The extractive-inclusive framework is a useful one.

But it tells us very little about the specific ways institutions malfunction in Africa.

Secondly, as noted by political scientist Ang Yuen-Yuen, market-preserving institutions like property and contract rights regimes are different from market-creating institutions that get the process started in development.

Often, what gets institutions to create and nurture markets are how adaptive they can be in a complex social environment. Institutions in developing markets sometimes have “pockets of efficiency” – parts of the bureaucracy that works very well and achieves specified goals.

To engineer broader institutional improvements beyond selective effectiveness, politicians and technocrats must replace control with influence in how reforms are conceived and transmitted.

The deployment of “control regimes” has yielded what Robert Bates called “anti-growth syndromes”. The controls are exercised through closing the economy and regulation of trade, distorting key prices in the macroeconomy, promoting the interests of businesses with ties to the government, and stifling the overall functioning of domestic markets.

If African institutions are to mature into effectiveness, then they have to stop impeding economic growth.

Conclusion: time to grow up

Africa should not continue to be the world’s “basket case” every time there is a global emergency.

Some of the East Asian nations that have garnered the world’s commendation on their response to the pandemic (e.g.

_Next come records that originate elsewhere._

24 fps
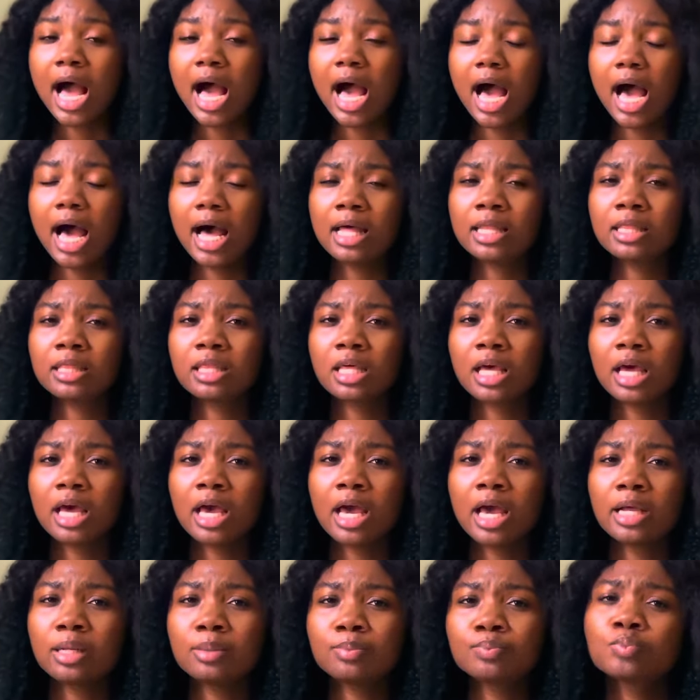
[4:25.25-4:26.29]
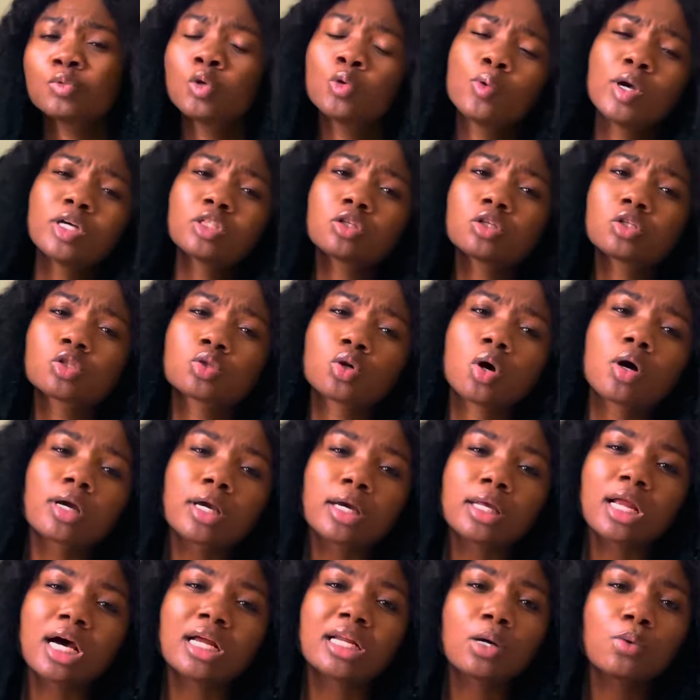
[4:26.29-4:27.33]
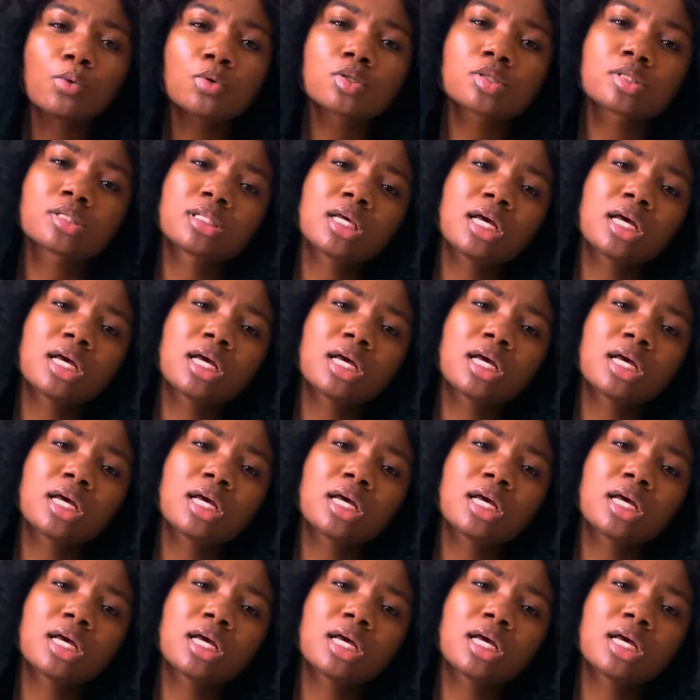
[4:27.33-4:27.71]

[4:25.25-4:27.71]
and then we were just talking and I was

South Korea, Taiwan, and Singapore) were at the same income level with most African nations less than 50 years ago.

Africa is not great if its people remain trapped in poverty and underdevelopment.

Today, those nations are revered as development “miracles”. We can argue that Africa has a different political economy and history that is different from those nations.

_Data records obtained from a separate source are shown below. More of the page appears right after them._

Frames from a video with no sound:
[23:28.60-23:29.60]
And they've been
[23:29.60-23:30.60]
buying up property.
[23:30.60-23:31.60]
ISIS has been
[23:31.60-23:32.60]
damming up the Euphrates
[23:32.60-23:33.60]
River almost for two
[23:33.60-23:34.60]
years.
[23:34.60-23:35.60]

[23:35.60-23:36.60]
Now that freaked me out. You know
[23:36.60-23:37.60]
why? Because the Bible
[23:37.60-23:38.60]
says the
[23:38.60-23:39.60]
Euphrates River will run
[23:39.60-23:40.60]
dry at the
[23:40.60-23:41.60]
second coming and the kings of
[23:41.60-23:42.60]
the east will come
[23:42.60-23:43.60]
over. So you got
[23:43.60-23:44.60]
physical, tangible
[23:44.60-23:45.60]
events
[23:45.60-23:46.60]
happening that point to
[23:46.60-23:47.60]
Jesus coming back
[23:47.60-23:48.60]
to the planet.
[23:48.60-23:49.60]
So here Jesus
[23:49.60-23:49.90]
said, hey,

But that could easily have been said about East Asia relative to the developed West 50 years ago.

We have run out of excuses. Whatever localized context and solutions to Africa’s problems – the time to act is now. We cannot keep relying on foreign interventions and throwing a “victim party”. We must harness our uniqueness and our sense of pride to engineer growth and prosperity.

Africa is not great if its people remain trapped in poverty and underdevelopment.